Kaethe Hostetter & Irene Herrmann

Biography

Irene Herrmann and Kaethe Hostetter

Irene Herrmann, mandolin
Kaethe Hostetter, violin

Irene Herrmann has played music all her life, but only after she graduated from music school did she discover the world of non-classical music and started dividing her time between classical piano and cello and traditional music. The world of traditional music opened many doors for her, not only musically, but socially and culturally as well. She has played cello on Joe and Antoinette McKenna’s second album, orchestra bells on the second album of R. Crumb’s Cheap Suit Serenaders, recorded on mandolin with vaudevillian Roy Smeck, and on fiddle with gospel singer Marion Williams. With Paul Hostetter, she formed a string band with friend and traditional Italian mandolinist, Riccardo Tunzi, playing the traditional music that Riccardo taught them, until he passed. Then, continued that tradition in a trio with Italian mandolinist Tony Flores. “Making and sharing all kinds of music with my friends is the greatest joy I know.” It’s worth noting that Irene played in the first band that ever played at Fiddle Tunes, in 1977 with Paul Hostetter and Bertram Levy.
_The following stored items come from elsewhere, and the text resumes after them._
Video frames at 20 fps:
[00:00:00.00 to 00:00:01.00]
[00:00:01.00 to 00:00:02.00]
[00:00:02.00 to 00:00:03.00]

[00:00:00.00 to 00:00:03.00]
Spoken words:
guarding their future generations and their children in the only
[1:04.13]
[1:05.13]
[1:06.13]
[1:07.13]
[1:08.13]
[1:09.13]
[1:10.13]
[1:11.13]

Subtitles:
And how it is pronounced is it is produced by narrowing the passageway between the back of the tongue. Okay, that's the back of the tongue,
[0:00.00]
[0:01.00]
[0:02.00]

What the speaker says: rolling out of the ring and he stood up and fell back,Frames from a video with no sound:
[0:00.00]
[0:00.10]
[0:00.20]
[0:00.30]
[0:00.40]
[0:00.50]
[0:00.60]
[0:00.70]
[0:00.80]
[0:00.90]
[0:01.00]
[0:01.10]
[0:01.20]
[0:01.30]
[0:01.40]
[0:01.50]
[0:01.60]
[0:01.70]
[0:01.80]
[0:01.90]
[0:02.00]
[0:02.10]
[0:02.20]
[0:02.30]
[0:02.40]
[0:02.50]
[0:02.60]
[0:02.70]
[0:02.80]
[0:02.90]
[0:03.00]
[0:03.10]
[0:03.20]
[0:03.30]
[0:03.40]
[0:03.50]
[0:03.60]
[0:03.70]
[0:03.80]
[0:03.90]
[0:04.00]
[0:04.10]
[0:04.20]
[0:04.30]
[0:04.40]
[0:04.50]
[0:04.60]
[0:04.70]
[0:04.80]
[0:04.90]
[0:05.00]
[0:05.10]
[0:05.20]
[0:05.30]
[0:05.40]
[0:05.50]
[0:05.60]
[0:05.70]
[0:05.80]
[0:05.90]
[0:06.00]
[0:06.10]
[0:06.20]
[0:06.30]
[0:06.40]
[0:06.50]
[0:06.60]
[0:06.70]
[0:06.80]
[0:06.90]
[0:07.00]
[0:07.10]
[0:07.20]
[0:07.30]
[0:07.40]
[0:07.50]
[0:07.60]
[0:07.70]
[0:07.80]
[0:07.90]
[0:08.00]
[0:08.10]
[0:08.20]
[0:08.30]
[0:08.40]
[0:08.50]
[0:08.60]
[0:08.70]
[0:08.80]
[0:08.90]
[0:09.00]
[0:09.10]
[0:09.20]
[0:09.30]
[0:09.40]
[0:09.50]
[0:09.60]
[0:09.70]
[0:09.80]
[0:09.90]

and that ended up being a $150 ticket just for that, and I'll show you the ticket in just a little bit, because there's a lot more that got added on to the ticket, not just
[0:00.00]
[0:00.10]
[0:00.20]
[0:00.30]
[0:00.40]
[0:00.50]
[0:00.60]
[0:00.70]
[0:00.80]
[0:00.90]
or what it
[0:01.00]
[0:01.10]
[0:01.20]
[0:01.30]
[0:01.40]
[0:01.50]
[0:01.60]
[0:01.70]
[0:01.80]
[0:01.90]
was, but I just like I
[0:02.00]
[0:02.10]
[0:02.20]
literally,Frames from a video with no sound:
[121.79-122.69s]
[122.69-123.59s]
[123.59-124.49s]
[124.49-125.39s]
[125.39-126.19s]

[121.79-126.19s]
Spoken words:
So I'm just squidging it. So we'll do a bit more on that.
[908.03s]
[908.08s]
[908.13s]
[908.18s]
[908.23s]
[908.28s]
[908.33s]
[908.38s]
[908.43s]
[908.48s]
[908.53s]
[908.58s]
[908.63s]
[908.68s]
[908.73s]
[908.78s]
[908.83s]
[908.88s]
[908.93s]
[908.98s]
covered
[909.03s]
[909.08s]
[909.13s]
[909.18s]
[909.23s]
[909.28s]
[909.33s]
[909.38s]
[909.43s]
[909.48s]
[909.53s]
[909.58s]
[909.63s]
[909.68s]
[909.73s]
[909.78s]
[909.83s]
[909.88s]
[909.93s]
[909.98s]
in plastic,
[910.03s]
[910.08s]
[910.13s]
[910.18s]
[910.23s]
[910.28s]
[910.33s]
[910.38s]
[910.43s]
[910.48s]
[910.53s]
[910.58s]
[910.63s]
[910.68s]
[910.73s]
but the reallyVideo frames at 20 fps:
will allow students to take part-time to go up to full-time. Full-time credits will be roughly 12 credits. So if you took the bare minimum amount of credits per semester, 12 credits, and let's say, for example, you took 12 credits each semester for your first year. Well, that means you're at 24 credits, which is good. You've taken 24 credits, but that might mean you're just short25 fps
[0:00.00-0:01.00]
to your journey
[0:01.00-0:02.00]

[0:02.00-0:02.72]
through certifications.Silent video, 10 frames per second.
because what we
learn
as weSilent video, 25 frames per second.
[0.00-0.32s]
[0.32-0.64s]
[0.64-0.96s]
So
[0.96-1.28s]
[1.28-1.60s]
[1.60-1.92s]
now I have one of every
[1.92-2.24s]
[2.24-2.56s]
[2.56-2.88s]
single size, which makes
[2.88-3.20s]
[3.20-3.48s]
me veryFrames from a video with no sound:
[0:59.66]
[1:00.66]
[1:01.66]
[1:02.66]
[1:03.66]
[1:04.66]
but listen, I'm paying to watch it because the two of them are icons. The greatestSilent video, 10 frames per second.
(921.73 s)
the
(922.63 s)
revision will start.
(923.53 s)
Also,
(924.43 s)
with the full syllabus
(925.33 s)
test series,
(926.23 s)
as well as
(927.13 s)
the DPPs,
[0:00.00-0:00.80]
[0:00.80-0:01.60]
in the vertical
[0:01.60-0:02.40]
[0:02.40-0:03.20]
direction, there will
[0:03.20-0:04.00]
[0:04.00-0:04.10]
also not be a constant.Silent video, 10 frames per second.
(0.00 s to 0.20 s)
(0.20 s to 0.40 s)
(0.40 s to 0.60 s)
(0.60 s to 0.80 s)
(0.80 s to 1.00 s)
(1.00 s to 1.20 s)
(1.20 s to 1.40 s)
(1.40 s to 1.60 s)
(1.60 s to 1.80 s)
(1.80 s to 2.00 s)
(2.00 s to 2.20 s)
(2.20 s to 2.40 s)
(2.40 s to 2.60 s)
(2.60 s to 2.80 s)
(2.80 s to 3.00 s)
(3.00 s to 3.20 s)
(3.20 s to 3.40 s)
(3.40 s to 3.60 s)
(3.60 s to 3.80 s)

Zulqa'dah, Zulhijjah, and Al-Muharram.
Kaethe’s heritage is intellectual off-grid coastal California soup. Her multi-instrumentalist parents were friends with R. Crumb, Tom Lehrer, Paul Bowles; her midwife was Slime Queen, one of Ken Kesey’s Merry Pranksters. She grows up amongst the tall, tall redwoods, with a revolving door of filmmakers, storytellers, archivists, experimental chefs, her father’s lutherie shop hosting traveling musicians of all ilks. Striking out from the tripped-out half-camping drugs scene of Santa Cruz in the late 90s, Kaethe goes to the most contrasting place she can think of: Boston. There, among other things, she formed a 20-piece marching band that toured New England by bike, until she got the fever for Ethiopia.

She moved there, lived there for 11 years, hanging with all the traditional musicians during the days, shadowing annoyingly the man she deems the best masinko [single-string fiddle] player in the land, just hopping in his car and inviting herself everywhere with him as he zooms around the chaotic streets of Addis, dodging livestock on the way to recording studios and gigs. Gaining her own voice in this scene, she forms QWANQWA, an experimental/traditional ensemble, eventually booking a 60-date debut tour of US, and the release of several albums. Her need for a robust cultural ecosystem prompted her move to her headquarters to New York, where she currently resides, picking up where she left off with friends in the experimental music scene and circus performers.